Prompt:
Below is a block of records: output all of them exactly and leave out the pictures.

Supplied data:
■ ■ ■ ■

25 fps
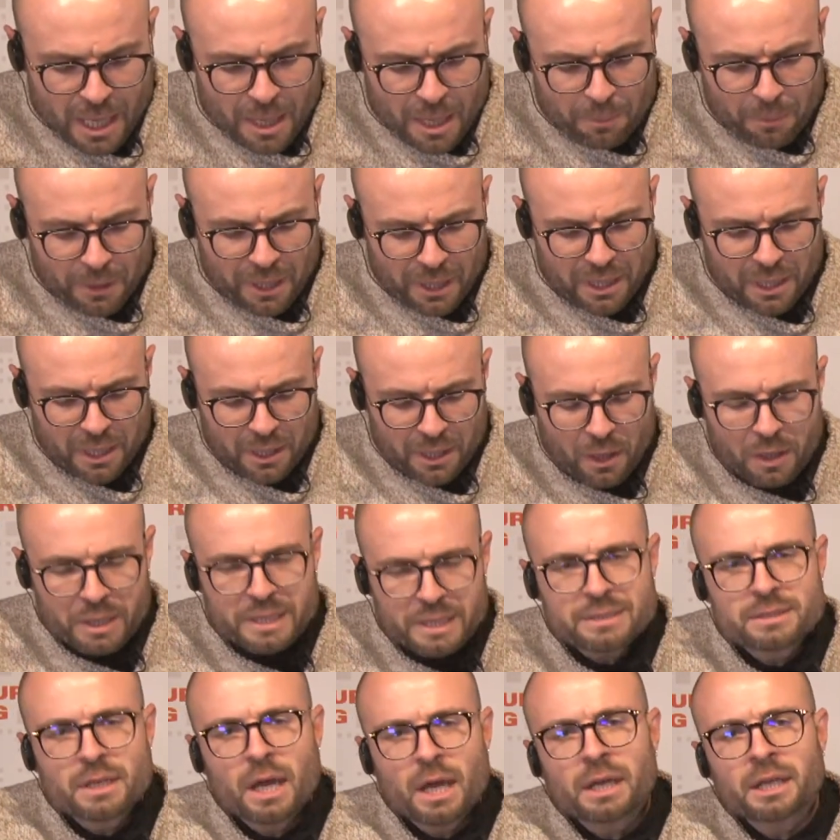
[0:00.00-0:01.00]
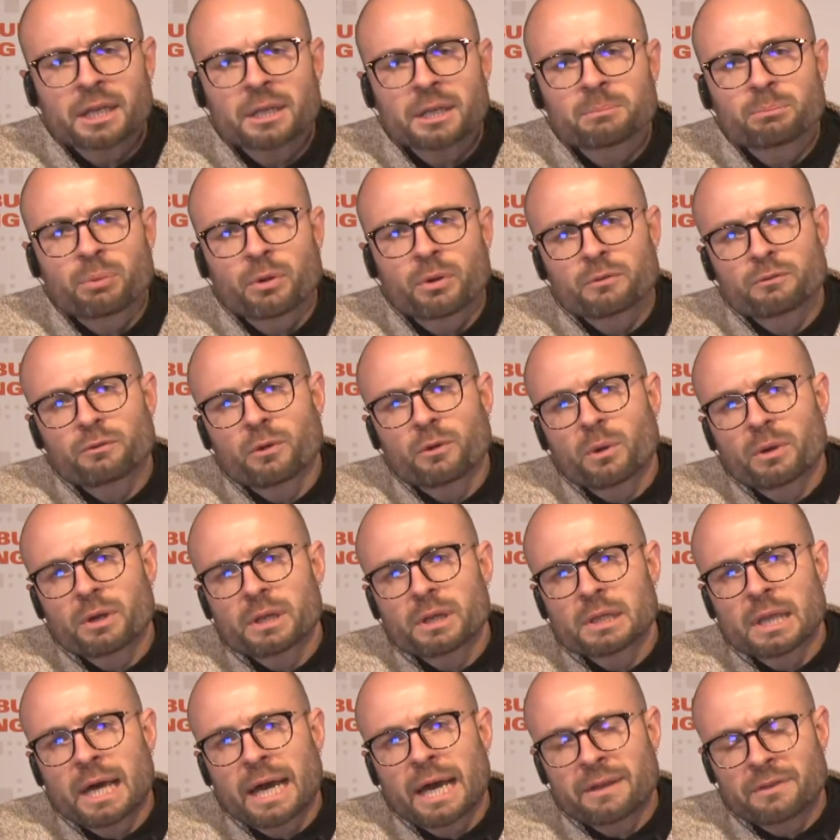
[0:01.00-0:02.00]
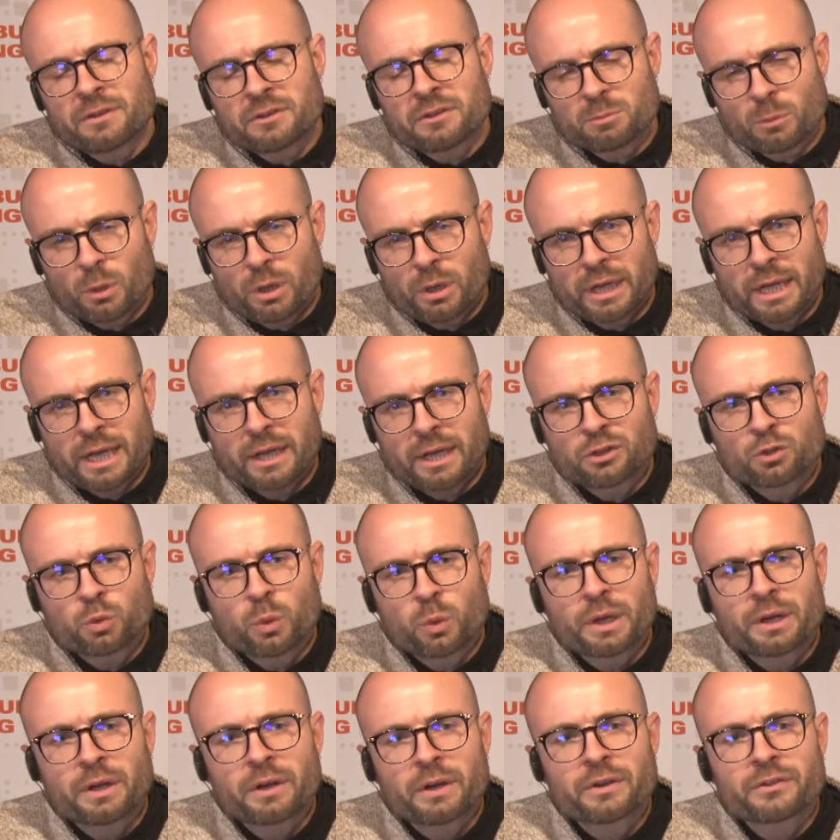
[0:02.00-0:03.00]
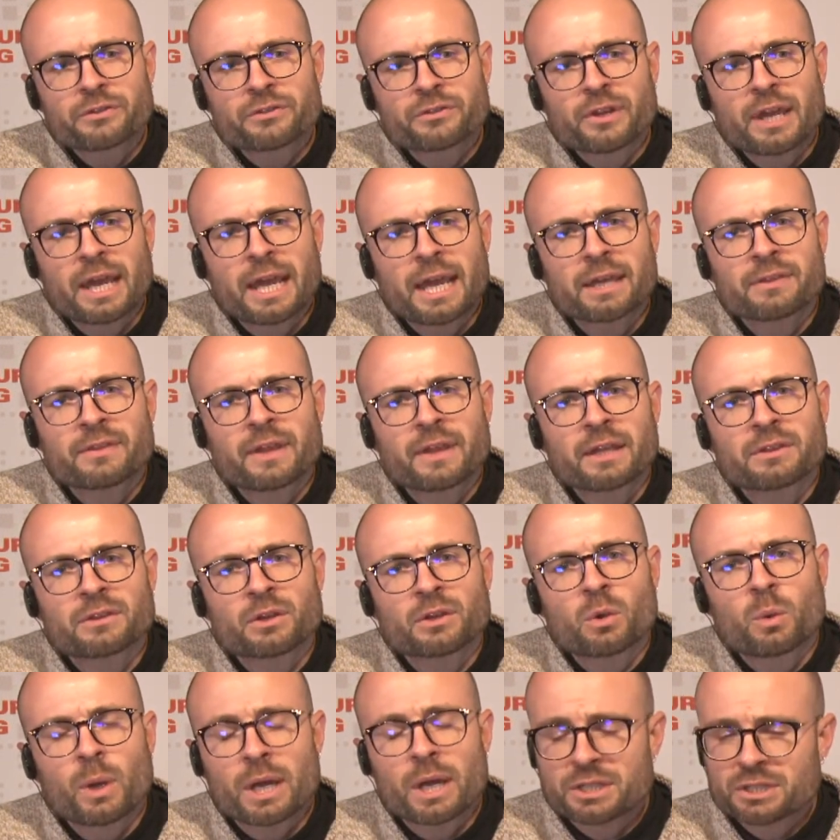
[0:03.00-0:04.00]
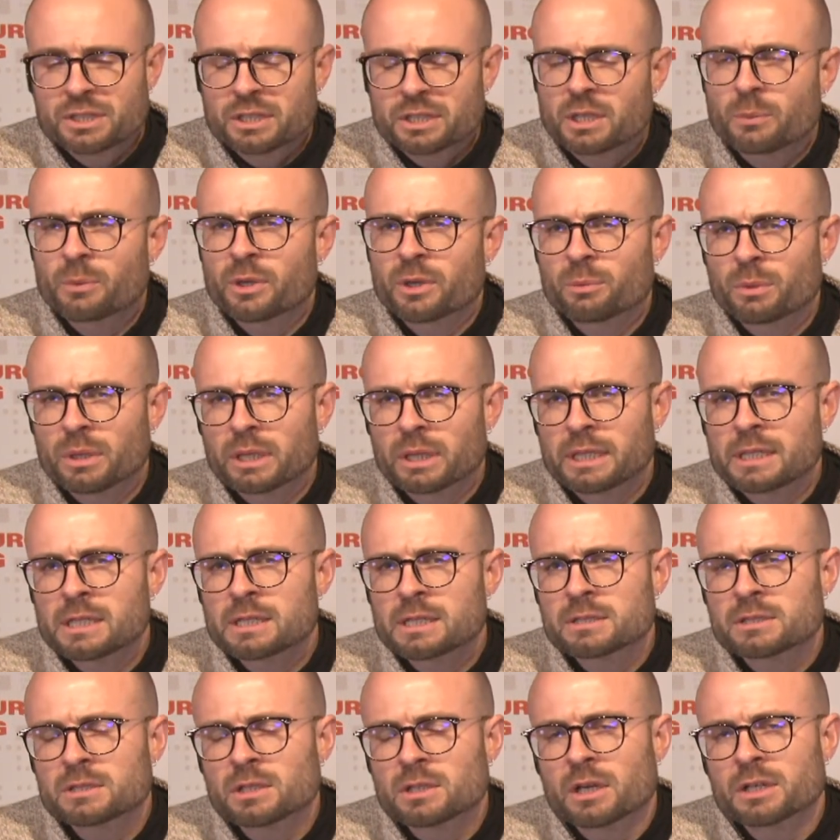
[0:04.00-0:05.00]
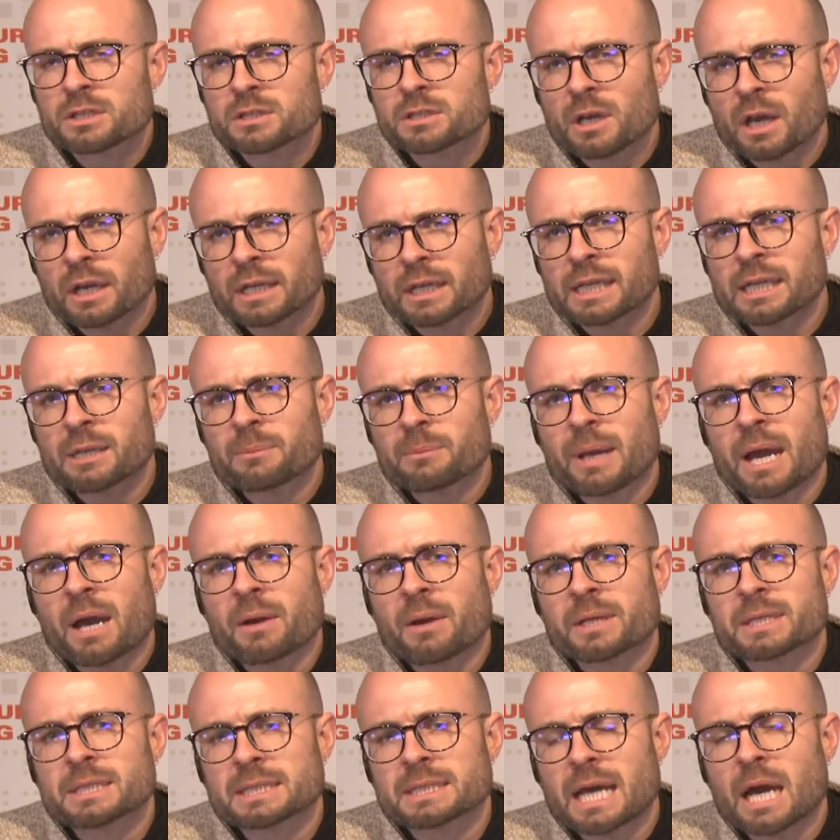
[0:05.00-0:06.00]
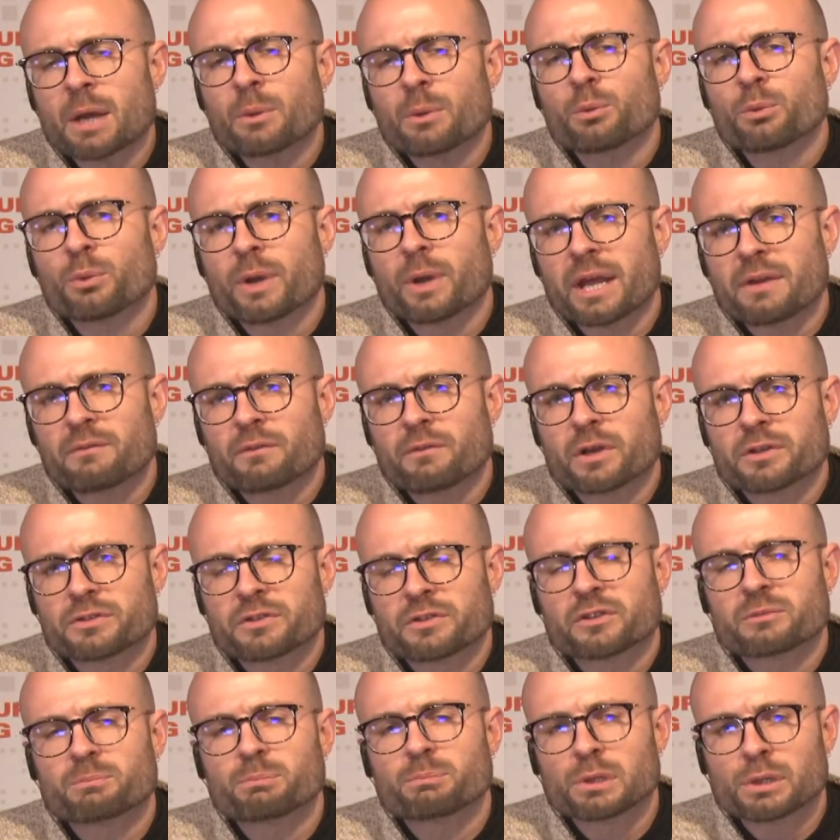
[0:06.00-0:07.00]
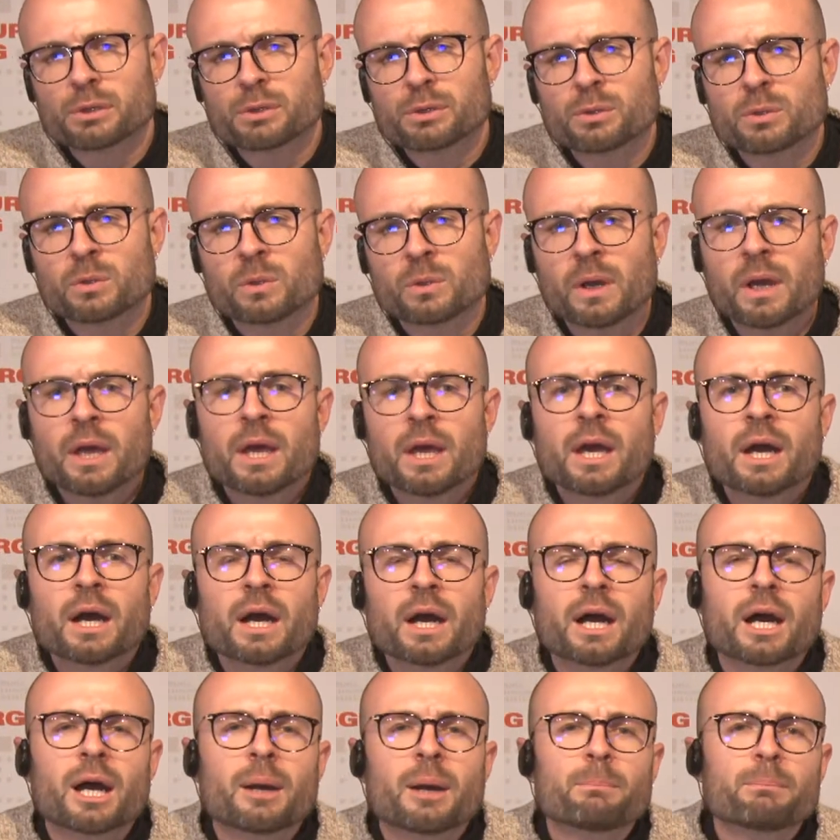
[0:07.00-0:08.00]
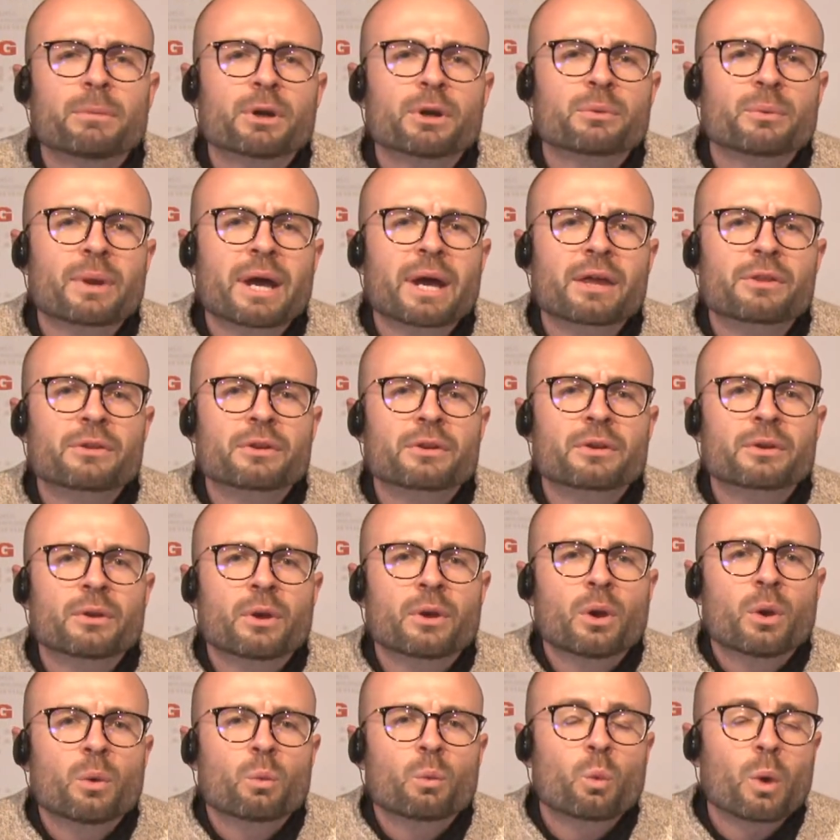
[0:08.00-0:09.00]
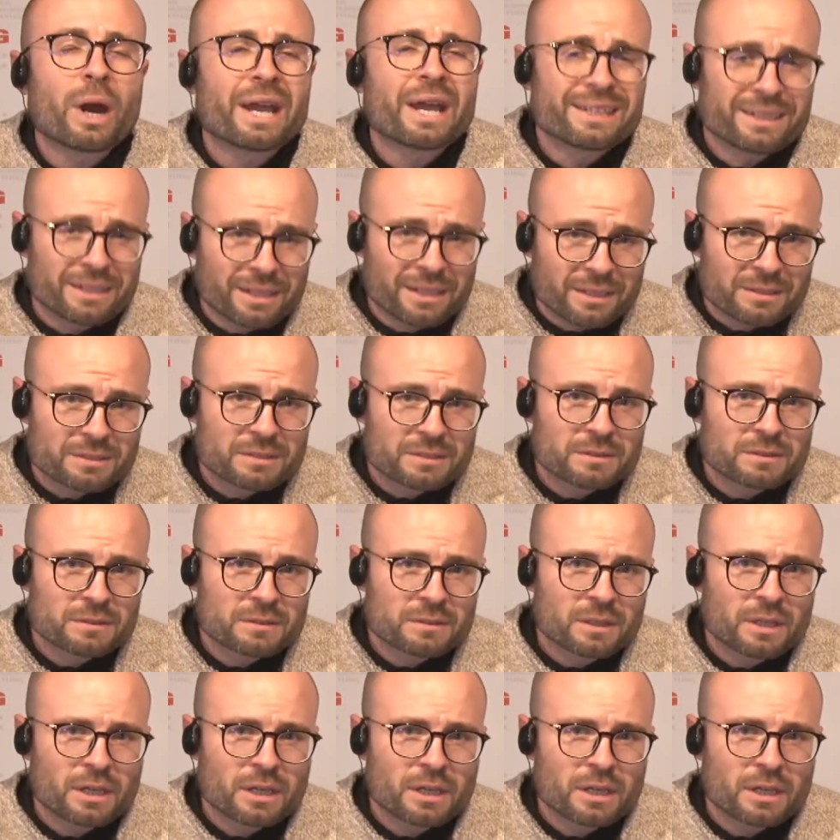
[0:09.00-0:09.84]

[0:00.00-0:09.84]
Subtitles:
But Arne Duncan put forward a line this morning on Twitter saying that the question that we really need to start talking about is not red versus blue, but rather whiteness.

■ ■ ■ ■

Exercise solution:
25 fps
[0:00.00-0:01.00]
[0:01.00-0:02.00]
[0:02.00-0:03.00]
[0:03.00-0:04.00]
[0:04.00-0:05.00]
[0:05.00-0:06.00]
[0:06.00-0:07.00]
[0:07.00-0:08.00]
[0:08.00-0:09.00]
[0:09.00-0:09.84]

[0:00.00-0:09.84]
Subtitles:
But Arne Duncan put forward a line this morning on Twitter saying that the question that we really need to start talking about is not red versus blue, but rather whiteness.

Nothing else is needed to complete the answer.